Try it:
From the records below, extract only the lines running from the line with "[4.00-4.08s]" to the line with "Lip reading: you", both lines included, reproducing them exactly.

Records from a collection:
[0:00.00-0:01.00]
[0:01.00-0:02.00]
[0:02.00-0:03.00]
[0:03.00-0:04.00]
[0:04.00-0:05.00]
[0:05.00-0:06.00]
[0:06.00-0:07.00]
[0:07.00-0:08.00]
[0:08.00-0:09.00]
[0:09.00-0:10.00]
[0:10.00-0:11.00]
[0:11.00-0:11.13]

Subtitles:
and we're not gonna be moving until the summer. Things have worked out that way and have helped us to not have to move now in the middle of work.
==
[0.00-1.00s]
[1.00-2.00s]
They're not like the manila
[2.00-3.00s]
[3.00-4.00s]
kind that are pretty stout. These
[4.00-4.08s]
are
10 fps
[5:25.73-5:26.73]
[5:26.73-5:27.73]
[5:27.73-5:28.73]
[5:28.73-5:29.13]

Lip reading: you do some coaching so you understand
--
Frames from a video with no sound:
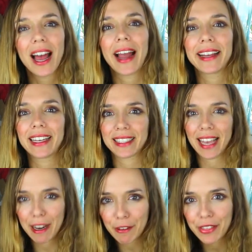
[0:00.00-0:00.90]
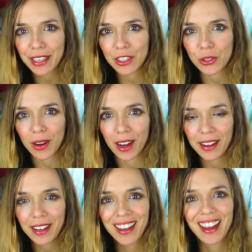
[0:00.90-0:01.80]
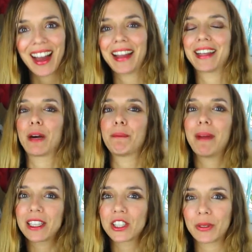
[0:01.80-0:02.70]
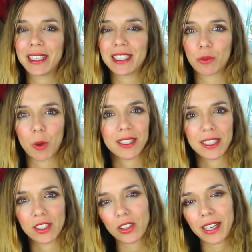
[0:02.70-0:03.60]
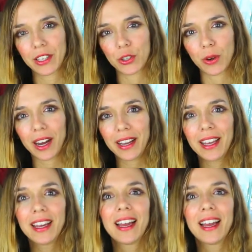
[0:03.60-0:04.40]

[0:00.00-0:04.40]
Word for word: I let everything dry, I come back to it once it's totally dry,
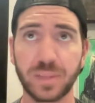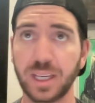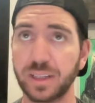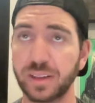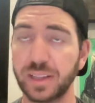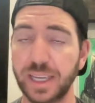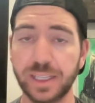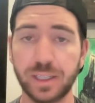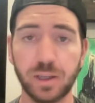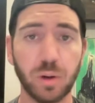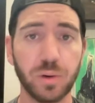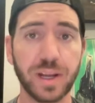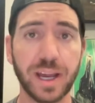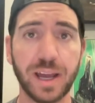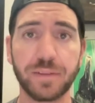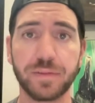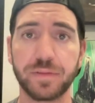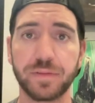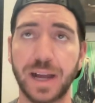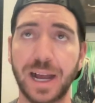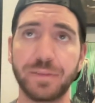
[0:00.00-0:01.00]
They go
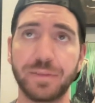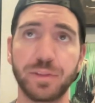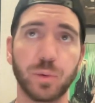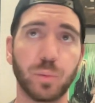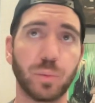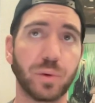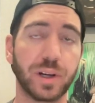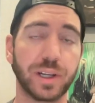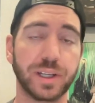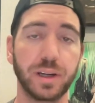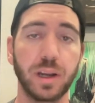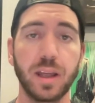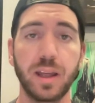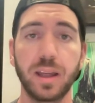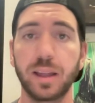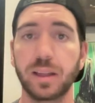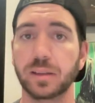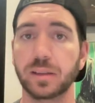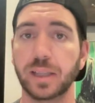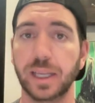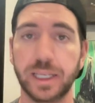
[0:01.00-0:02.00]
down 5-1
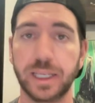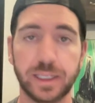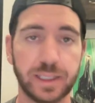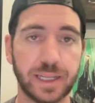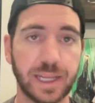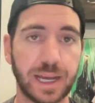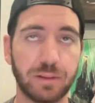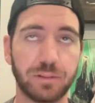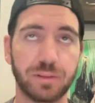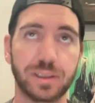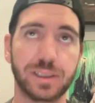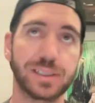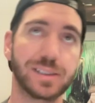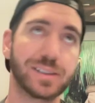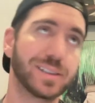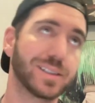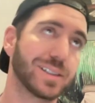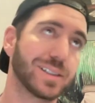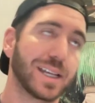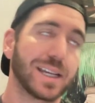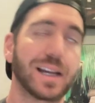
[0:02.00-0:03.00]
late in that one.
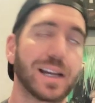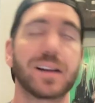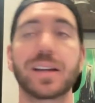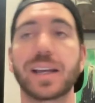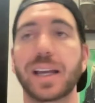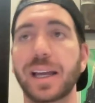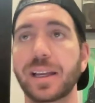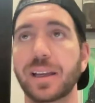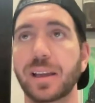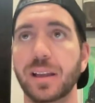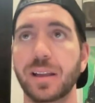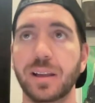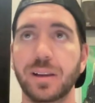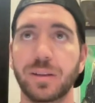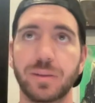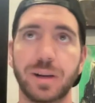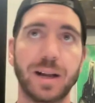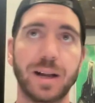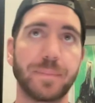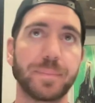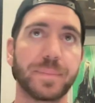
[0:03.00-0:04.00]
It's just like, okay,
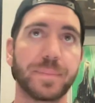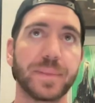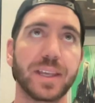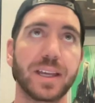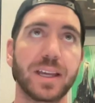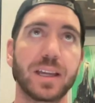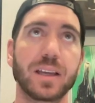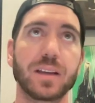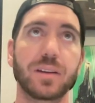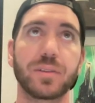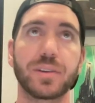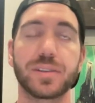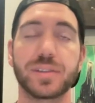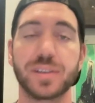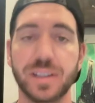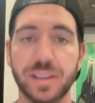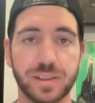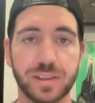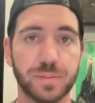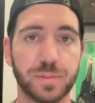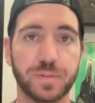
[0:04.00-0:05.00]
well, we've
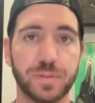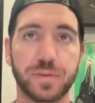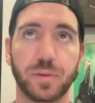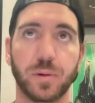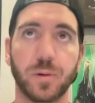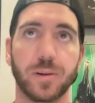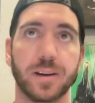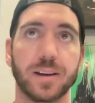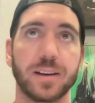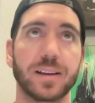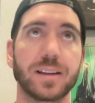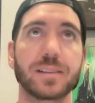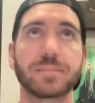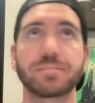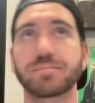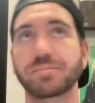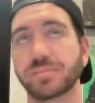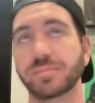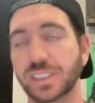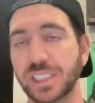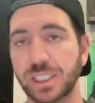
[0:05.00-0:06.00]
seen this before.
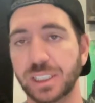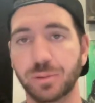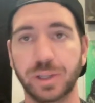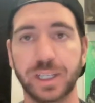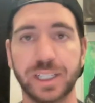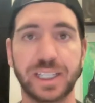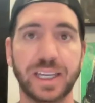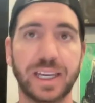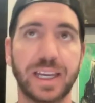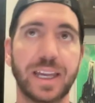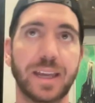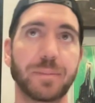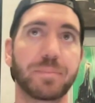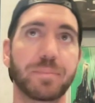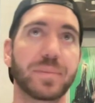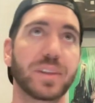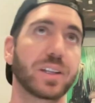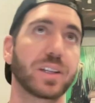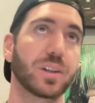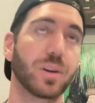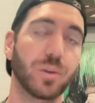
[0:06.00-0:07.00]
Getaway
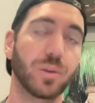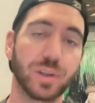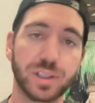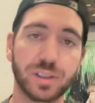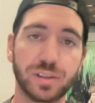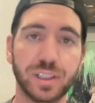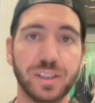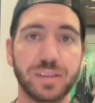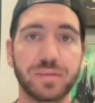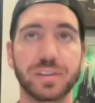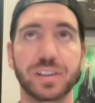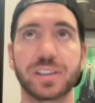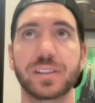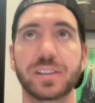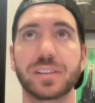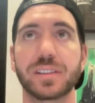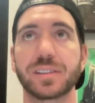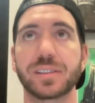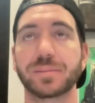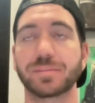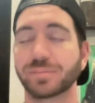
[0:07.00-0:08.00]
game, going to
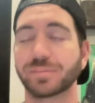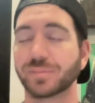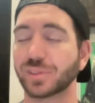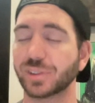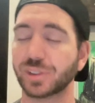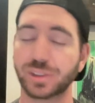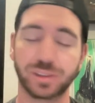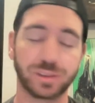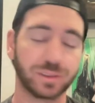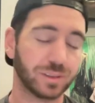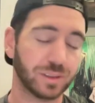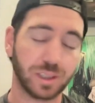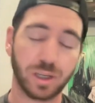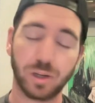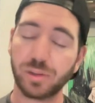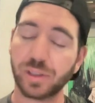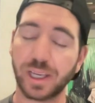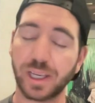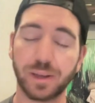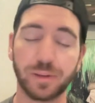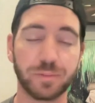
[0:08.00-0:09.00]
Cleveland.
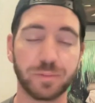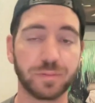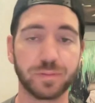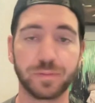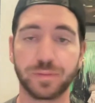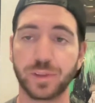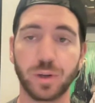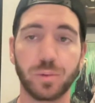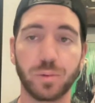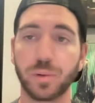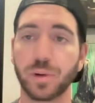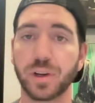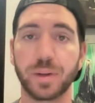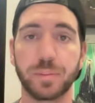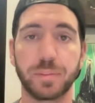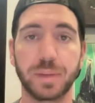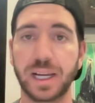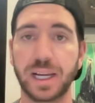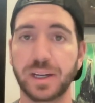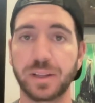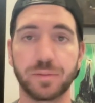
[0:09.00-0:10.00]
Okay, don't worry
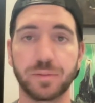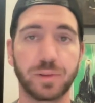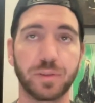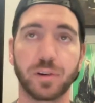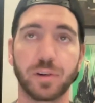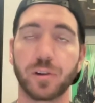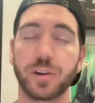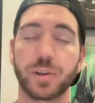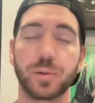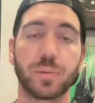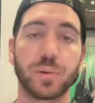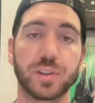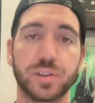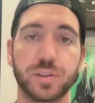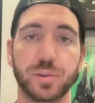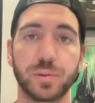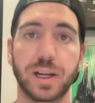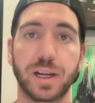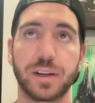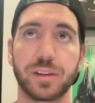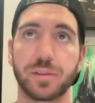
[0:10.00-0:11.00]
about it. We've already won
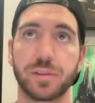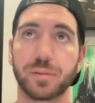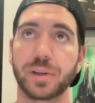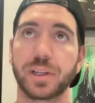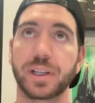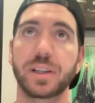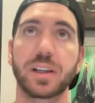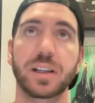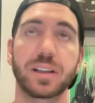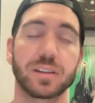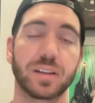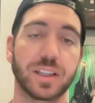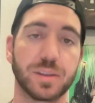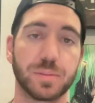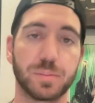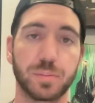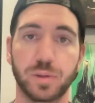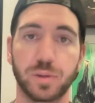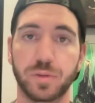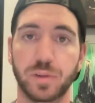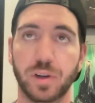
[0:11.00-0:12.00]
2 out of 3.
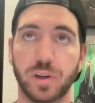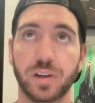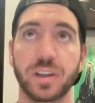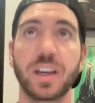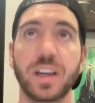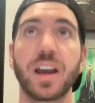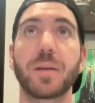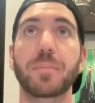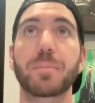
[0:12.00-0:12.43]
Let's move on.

Solution to this problem:
[4.00-4.08s]
are
10 fps
[5:25.73-5:26.73]
[5:26.73-5:27.73]
[5:27.73-5:28.73]
[5:28.73-5:29.13]

Lip reading: you do some coaching so you understand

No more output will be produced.